*** Opening of Input records ***

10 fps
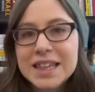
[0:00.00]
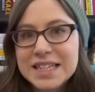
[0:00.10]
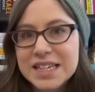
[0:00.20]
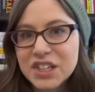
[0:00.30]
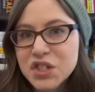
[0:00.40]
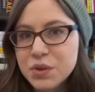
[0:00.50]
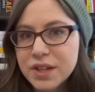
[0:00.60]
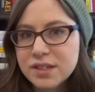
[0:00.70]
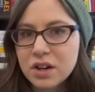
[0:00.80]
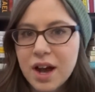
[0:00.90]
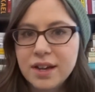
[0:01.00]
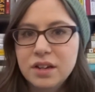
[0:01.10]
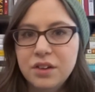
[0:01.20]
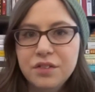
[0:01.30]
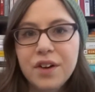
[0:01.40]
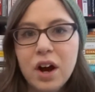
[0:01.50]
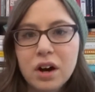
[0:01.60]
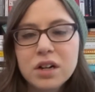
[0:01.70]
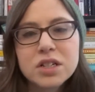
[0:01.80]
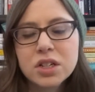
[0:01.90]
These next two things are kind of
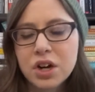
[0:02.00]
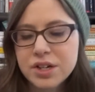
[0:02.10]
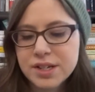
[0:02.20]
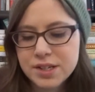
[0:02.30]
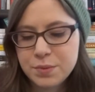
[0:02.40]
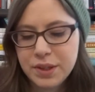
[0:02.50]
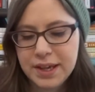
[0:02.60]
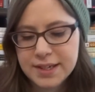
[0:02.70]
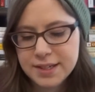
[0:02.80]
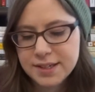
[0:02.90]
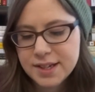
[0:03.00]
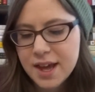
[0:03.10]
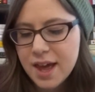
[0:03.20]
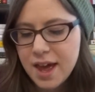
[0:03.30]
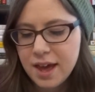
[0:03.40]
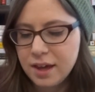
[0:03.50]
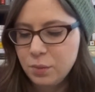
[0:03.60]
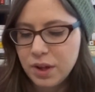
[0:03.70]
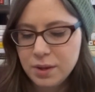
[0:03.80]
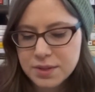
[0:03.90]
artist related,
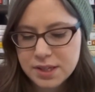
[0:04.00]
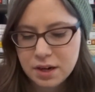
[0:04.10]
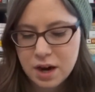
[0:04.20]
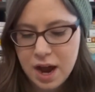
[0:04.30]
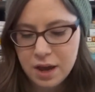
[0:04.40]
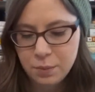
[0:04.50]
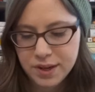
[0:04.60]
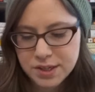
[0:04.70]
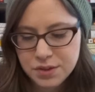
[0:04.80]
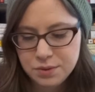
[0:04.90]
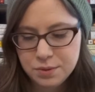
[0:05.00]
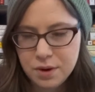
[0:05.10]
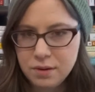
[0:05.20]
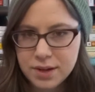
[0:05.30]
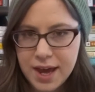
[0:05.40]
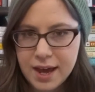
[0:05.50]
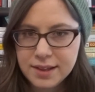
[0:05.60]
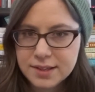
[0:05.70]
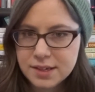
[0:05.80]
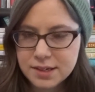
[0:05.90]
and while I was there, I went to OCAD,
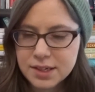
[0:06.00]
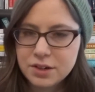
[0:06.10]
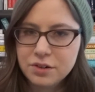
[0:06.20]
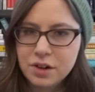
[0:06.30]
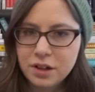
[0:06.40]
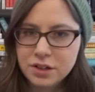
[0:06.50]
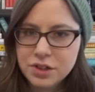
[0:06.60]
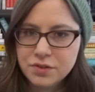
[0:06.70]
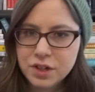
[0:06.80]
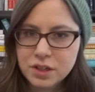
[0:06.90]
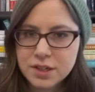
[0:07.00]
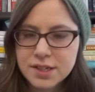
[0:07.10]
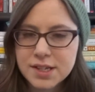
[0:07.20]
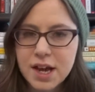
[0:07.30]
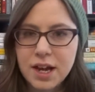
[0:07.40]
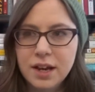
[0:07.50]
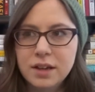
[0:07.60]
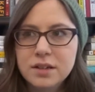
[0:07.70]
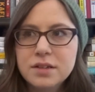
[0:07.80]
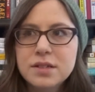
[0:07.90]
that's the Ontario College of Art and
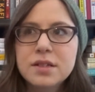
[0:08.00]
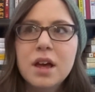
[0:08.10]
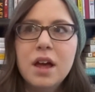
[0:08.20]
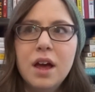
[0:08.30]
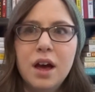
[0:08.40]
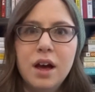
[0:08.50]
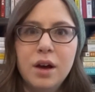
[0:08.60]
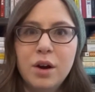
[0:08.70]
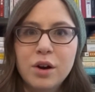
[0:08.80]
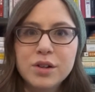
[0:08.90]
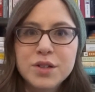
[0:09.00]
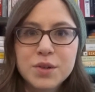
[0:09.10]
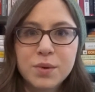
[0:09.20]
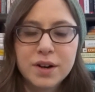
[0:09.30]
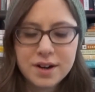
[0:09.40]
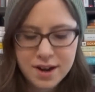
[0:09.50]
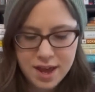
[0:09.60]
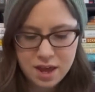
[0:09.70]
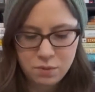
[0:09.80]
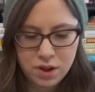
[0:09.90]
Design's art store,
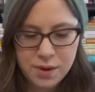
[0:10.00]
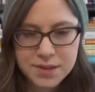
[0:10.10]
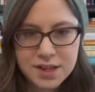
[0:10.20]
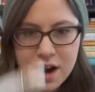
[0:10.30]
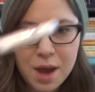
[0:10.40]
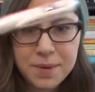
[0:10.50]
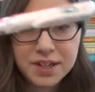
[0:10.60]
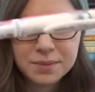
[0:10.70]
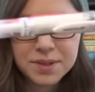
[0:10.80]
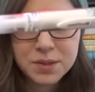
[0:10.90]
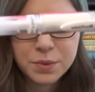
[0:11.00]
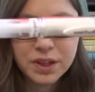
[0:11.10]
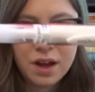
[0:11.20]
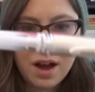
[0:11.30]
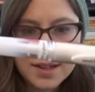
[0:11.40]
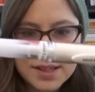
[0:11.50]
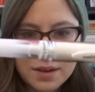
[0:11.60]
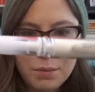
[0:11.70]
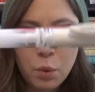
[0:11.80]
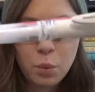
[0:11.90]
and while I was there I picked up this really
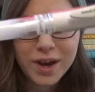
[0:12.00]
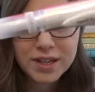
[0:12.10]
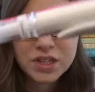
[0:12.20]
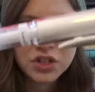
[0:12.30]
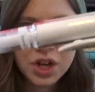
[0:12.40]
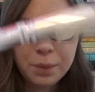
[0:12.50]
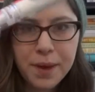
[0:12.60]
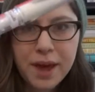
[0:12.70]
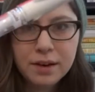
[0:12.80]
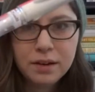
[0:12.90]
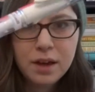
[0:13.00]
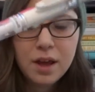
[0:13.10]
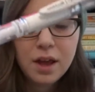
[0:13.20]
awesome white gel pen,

*** Close of Input records ***

### What you are asked to do
Keep the pictures out while you retype all of the data above exactly as it appears.

### Written response
10 fps
[0:00.00]
[0:00.10]
[0:00.20]
[0:00.30]
[0:00.40]
[0:00.50]
[0:00.60]
[0:00.70]
[0:00.80]
[0:00.90]
[0:01.00]
[0:01.10]
[0:01.20]
[0:01.30]
[0:01.40]
[0:01.50]
[0:01.60]
[0:01.70]
[0:01.80]
[0:01.90]
These next two things are kind of
[0:02.00]
[0:02.10]
[0:02.20]
[0:02.30]
[0:02.40]
[0:02.50]
[0:02.60]
[0:02.70]
[0:02.80]
[0:02.90]
[0:03.00]
[0:03.10]
[0:03.20]
[0:03.30]
[0:03.40]
[0:03.50]
[0:03.60]
[0:03.70]
[0:03.80]
[0:03.90]
artist related,
[0:04.00]
[0:04.10]
[0:04.20]
[0:04.30]
[0:04.40]
[0:04.50]
[0:04.60]
[0:04.70]
[0:04.80]
[0:04.90]
[0:05.00]
[0:05.10]
[0:05.20]
[0:05.30]
[0:05.40]
[0:05.50]
[0:05.60]
[0:05.70]
[0:05.80]
[0:05.90]
and while I was there, I went to OCAD,
[0:06.00]
[0:06.10]
[0:06.20]
[0:06.30]
[0:06.40]
[0:06.50]
[0:06.60]
[0:06.70]
[0:06.80]
[0:06.90]
[0:07.00]
[0:07.10]
[0:07.20]
[0:07.30]
[0:07.40]
[0:07.50]
[0:07.60]
[0:07.70]
[0:07.80]
[0:07.90]
that's the Ontario College of Art and
[0:08.00]
[0:08.10]
[0:08.20]
[0:08.30]
[0:08.40]
[0:08.50]
[0:08.60]
[0:08.70]
[0:08.80]
[0:08.90]
[0:09.00]
[0:09.10]
[0:09.20]
[0:09.30]
[0:09.40]
[0:09.50]
[0:09.60]
[0:09.70]
[0:09.80]
[0:09.90]
Design's art store,
[0:10.00]
[0:10.10]
[0:10.20]
[0:10.30]
[0:10.40]
[0:10.50]
[0:10.60]
[0:10.70]
[0:10.80]
[0:10.90]
[0:11.00]
[0:11.10]
[0:11.20]
[0:11.30]
[0:11.40]
[0:11.50]
[0:11.60]
[0:11.70]
[0:11.80]
[0:11.90]
and while I was there I picked up this really
[0:12.00]
[0:12.10]
[0:12.20]
[0:12.30]
[0:12.40]
[0:12.50]
[0:12.60]
[0:12.70]
[0:12.80]
[0:12.90]
[0:13.00]
[0:13.10]
[0:13.20]
awesome white gel pen,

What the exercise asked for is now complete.